Newtie on the spit

Newtie on the spit

by digby

Americablog did a partial round-up of the rough treatment Newt Gingrich is getting from his fellow Republicans:

Majority Leader Eric Cantor, via The Hill:
"There's no question there was a misspeak here," Cantor said on WLS radio in Chicago. "Just to sit here while all but three Hosue Republicans voted for the Ryan budget, to somehow portray that as a radical step, I believe, is a tremendous misspeak."

Cantor advised Gingrich to explain his comments and "get back on board with what we're trying to do."
Tea Party leaders:
Gingrich’s spending call irritates his base
GOP hopeful urges more Alzheimer’s research
WSJ ed board:
Gingrich to House GOP: Drop Dead
Newt undermines his former comrades on Medicare.
GOP Voter in Iowa yesterday (VIDEO):
Voter: You’re an embarrassment to our party.

Gingrich: I’m sorry you feel that way.

Voter: Why don’t you get out before you make a bigger fool of yourself.
And now Nikki Haley, who rang up CNN’s Peter Hamby to let loose.
"What he said was absolutely unfortunate," Haley told CNN in a phone interview. "Here you've got Representative Ryan trying to bring common sense to this world of insanity, and Newt absolutely cut him off at the knees."

"When you have a conservative fighting for real change, the last thing we need is a presidential candidate cutting him off at the knees," she added.
TPM has more:
Dick Armey, who had a legendarily tempestuous relationship with Gingrich when they were in the House leadership together and is now a Tea Party organizer, told Politico that Newt was "confused and conflicted" on policy.

"We always say: Newt always has so many great ideas," Armey said. "Well yeah, but then he shifts between them at such a rate it's pretty hard to track it let alone keep up with it."

The conservative press wasn't any kinder, as contributors to the National Review and the editorial board of the Wall Street Journal unloaded on the former Speaker in a piece entitled "Gingrich to House GOP: Drop Dead."
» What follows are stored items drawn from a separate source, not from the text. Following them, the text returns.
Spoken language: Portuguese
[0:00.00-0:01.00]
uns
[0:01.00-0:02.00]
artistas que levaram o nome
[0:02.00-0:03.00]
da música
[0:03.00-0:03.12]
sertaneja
"The episode reveals the Georgian's weakness as a candidate, and especially as a potential President -- to wit, his odd combination of partisan, divisive rhetoric and poll-driven policy timidity," they wrote.
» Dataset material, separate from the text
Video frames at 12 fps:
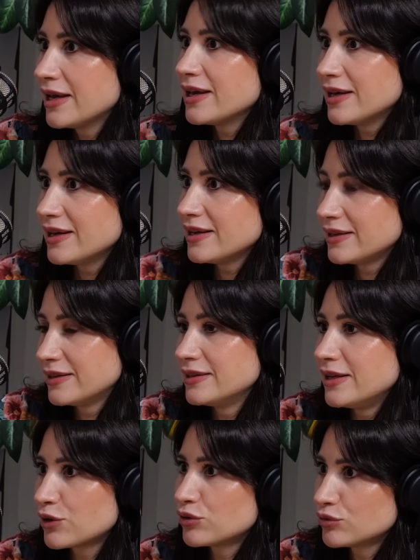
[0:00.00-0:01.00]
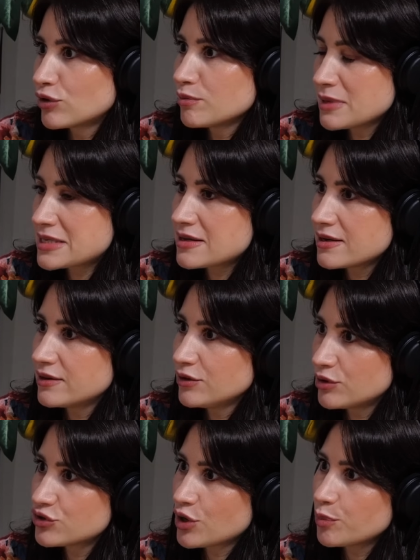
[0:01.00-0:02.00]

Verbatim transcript: E eh, nella Control Mastery Theory c'è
Conservative columnist Charles Krauthammer told FOX News Gingrich's remarks were a "capital offense" that ruled out any chance of winning the nomination. "This is a big deal," he said. "He's done."

Gingrich, for his part, has sought to walk back his comments a bit. But on the basic point -- that the Ryan budget is "too big a jump" -- he has stuck to his guns.
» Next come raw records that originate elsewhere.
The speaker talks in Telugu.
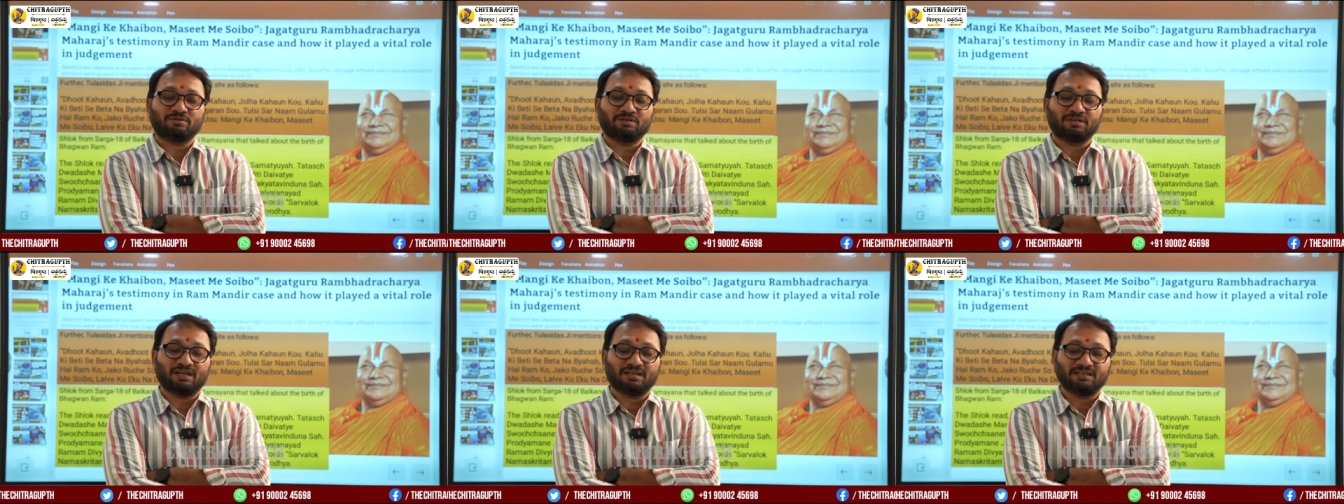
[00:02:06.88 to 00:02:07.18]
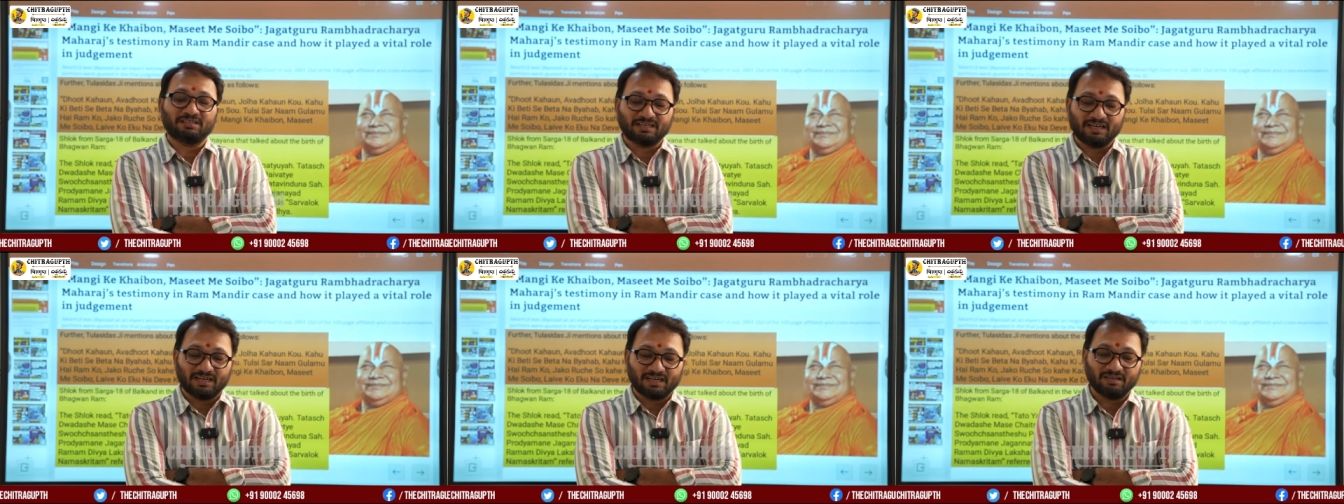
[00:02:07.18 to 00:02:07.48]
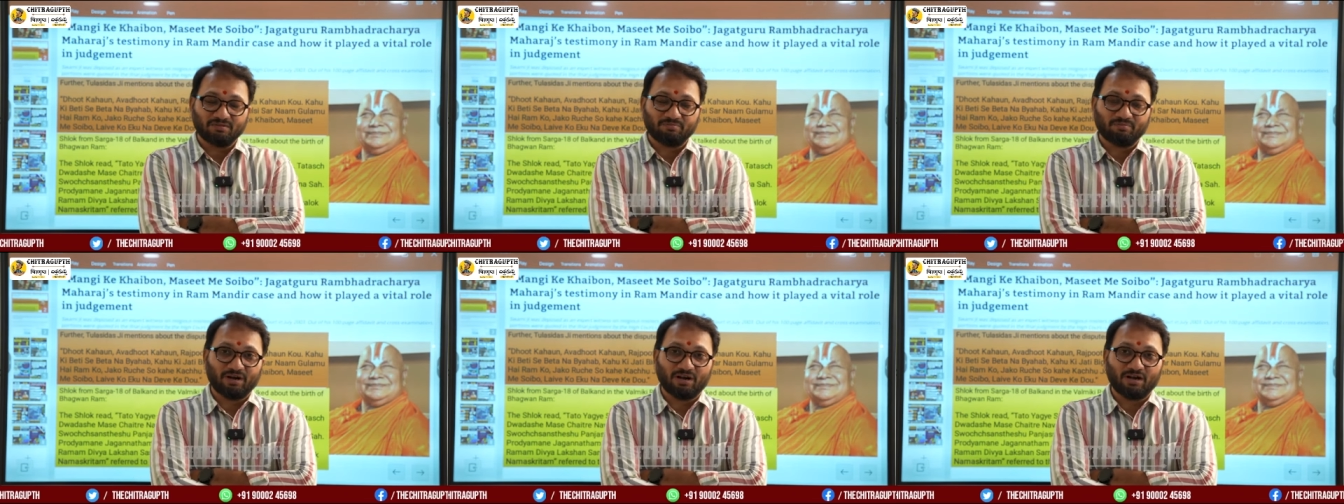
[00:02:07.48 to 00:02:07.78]
ఇంకా నిజంగా
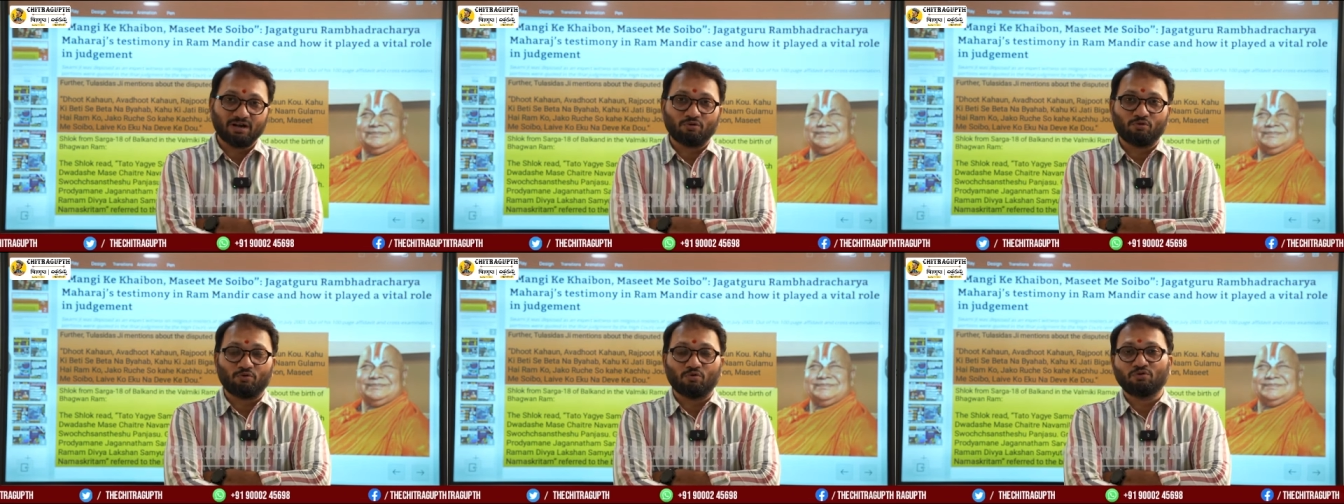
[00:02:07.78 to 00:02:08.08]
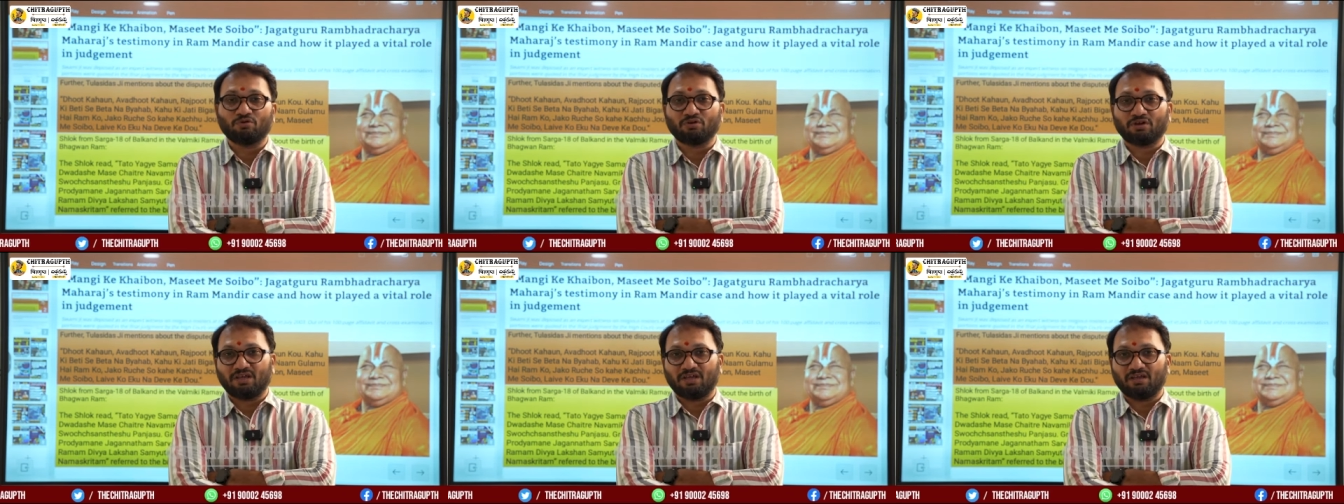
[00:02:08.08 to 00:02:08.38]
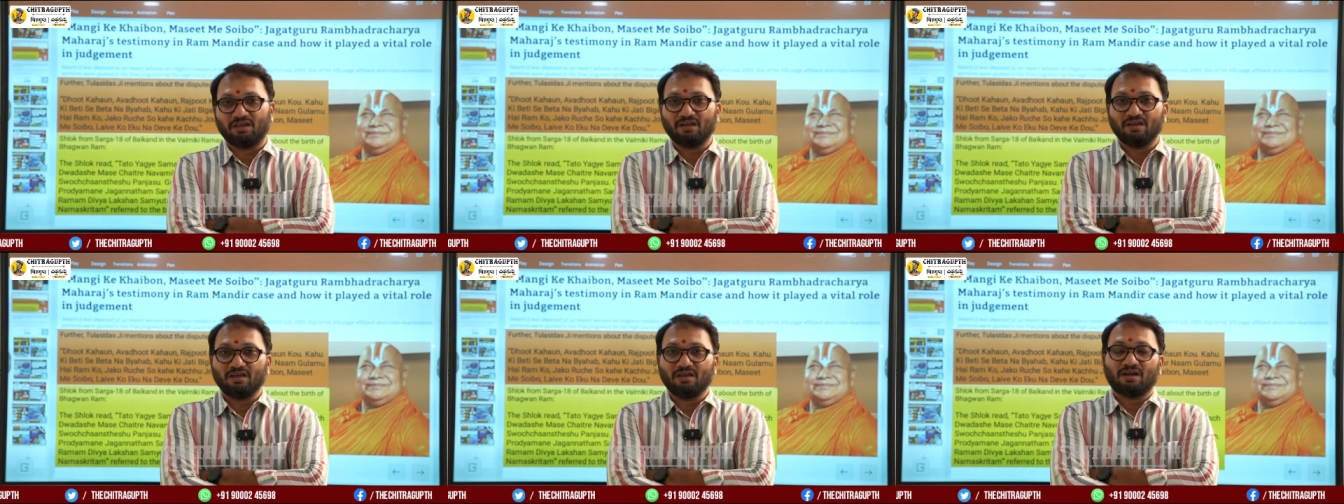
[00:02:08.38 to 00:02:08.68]
చెప్పాలంటే కోర్టుకి
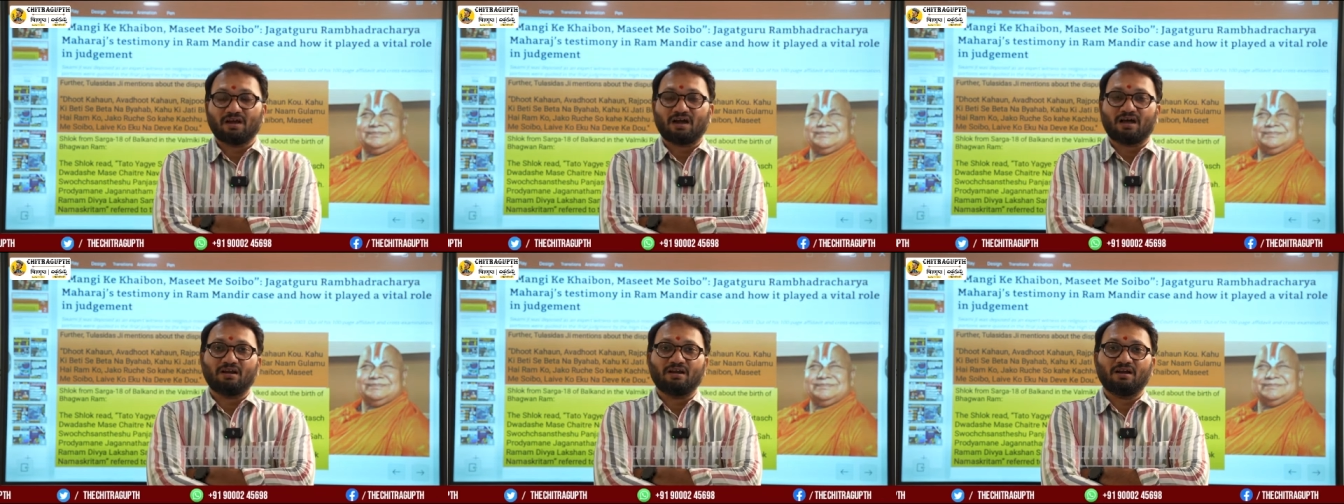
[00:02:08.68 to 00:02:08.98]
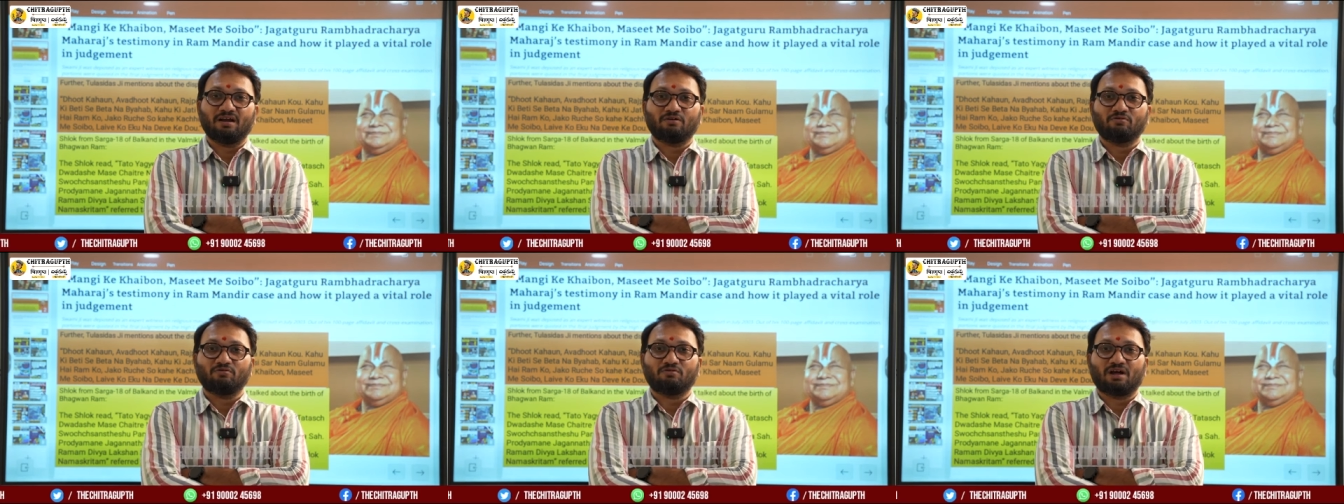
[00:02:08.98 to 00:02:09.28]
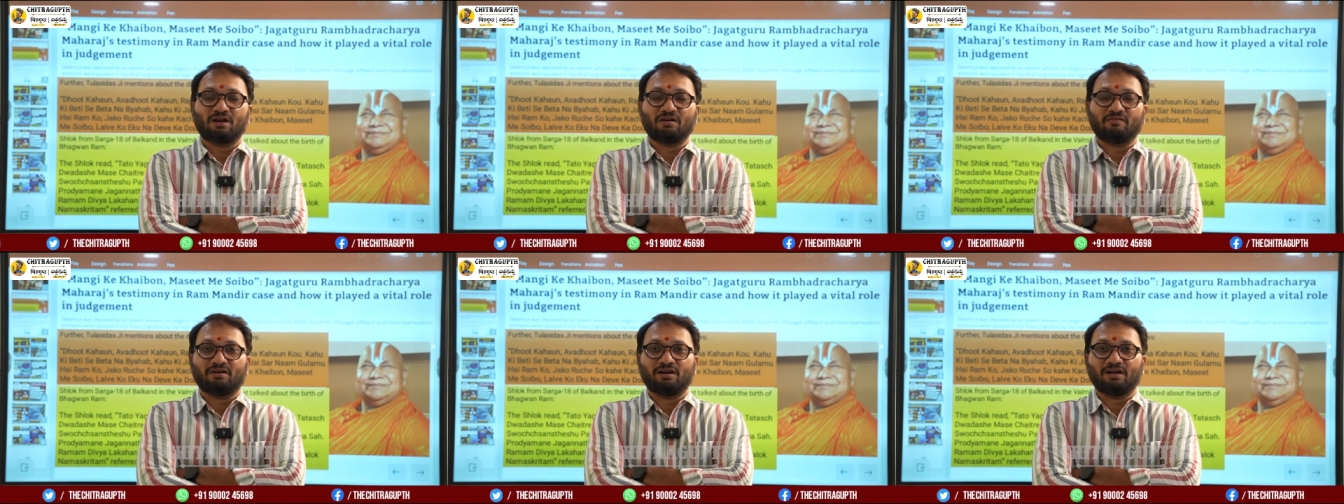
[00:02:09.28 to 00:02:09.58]
కళ్ళకు
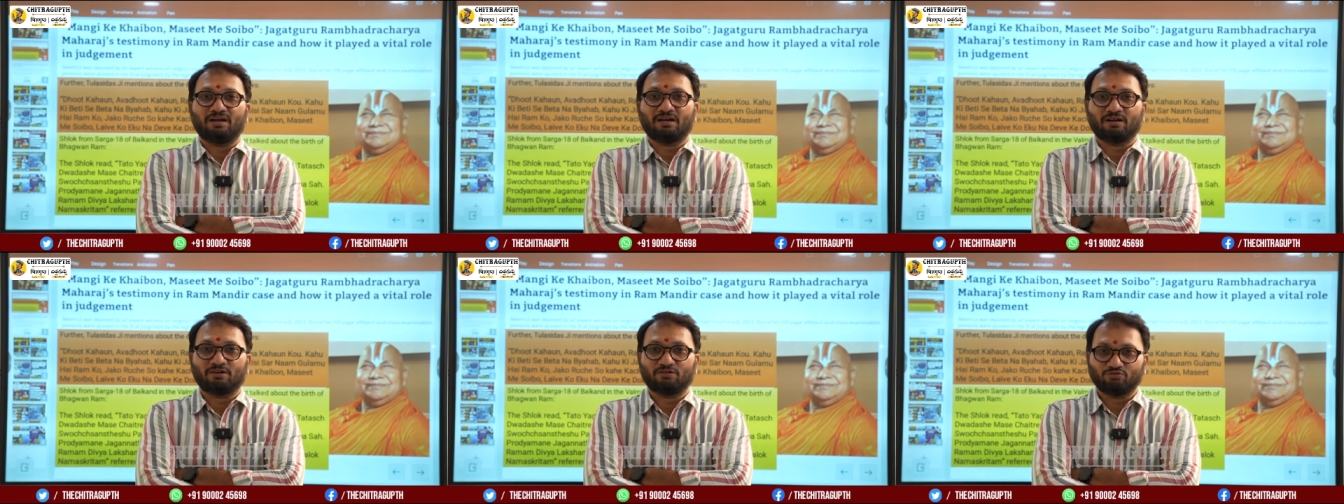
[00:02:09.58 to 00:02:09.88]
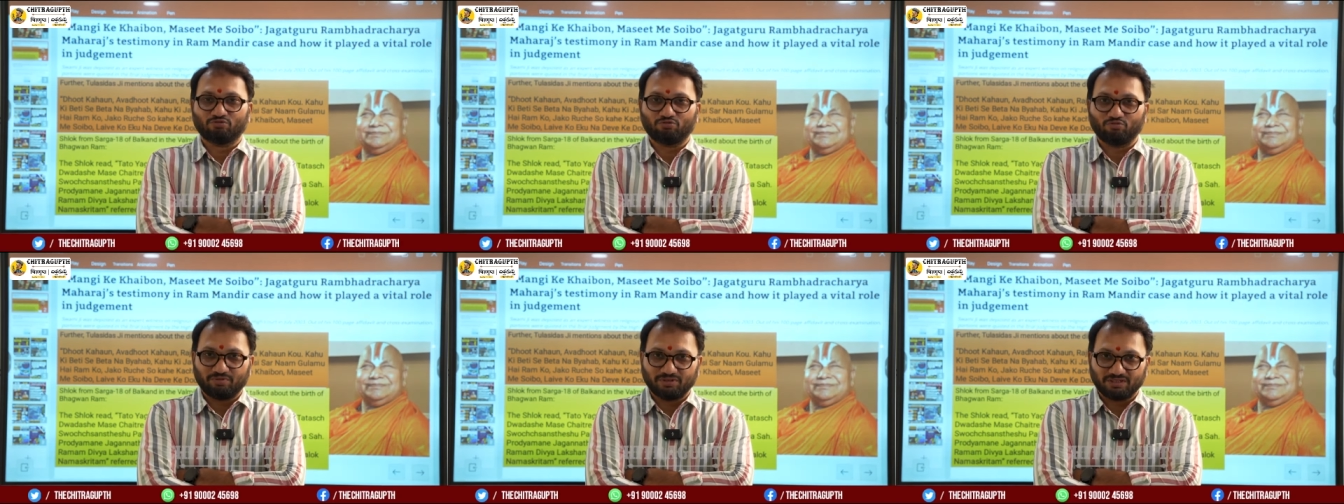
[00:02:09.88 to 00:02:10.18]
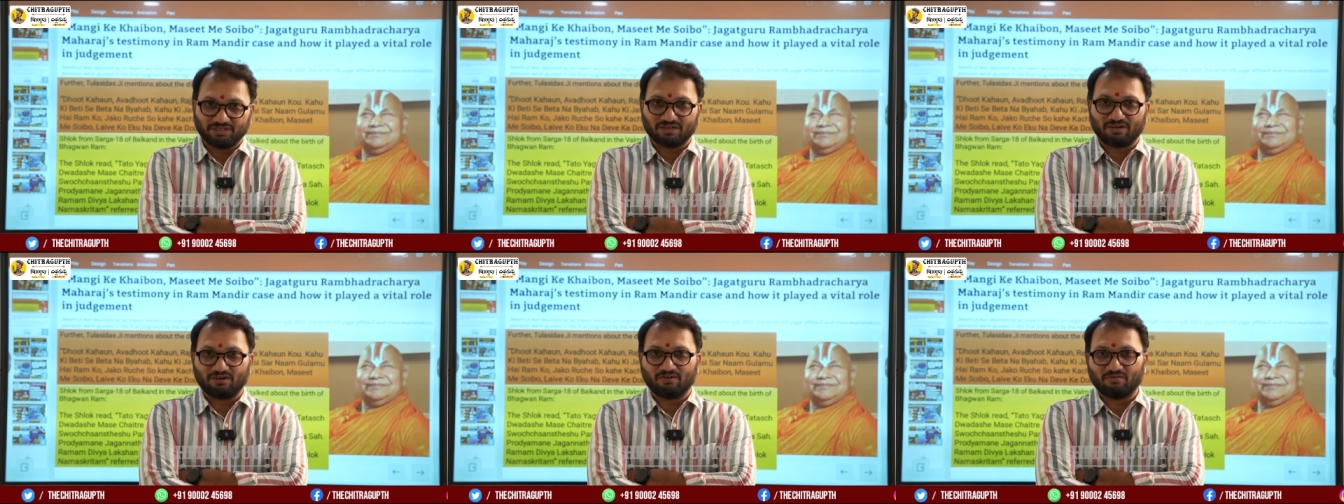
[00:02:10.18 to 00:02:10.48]
కనబడేటట్టు
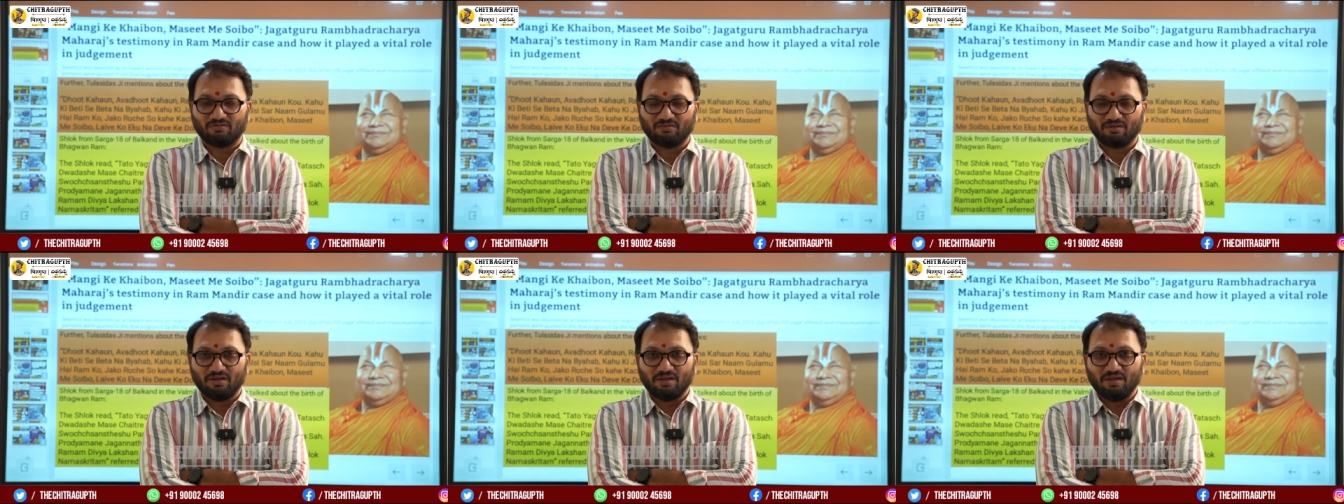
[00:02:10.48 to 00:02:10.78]
చూపించిండు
The funny thing is that Newtie's right on this one. The smart GOP move is to distance yourself from Ryan's disastrous budget. People really don't like it and it's going to be an albatross around the GOP's neck. But it looks like they are all going to follow their fair haired boy over the cliff.

In the grand battle of the 90s, Clinton vs Gingrich, Newtie made the serious mistake of failing publicly and humiliating the people who once adored him. Clinton survived and went on to become a respected elder statesman and Gingrich was the one forced to resign, the fate they had designed for his rival. It looks like they aren't going to forgive him for it. Indeed, I would guess that they always loathed his smug, new-age conservatism (who didn't?) it's just that he had a knack for pissing off liberals and they figured he might be on to something. Now his megalomania just grates.


Update: Evidently he likes to eat a very expensive breakfast at Tiffany's too.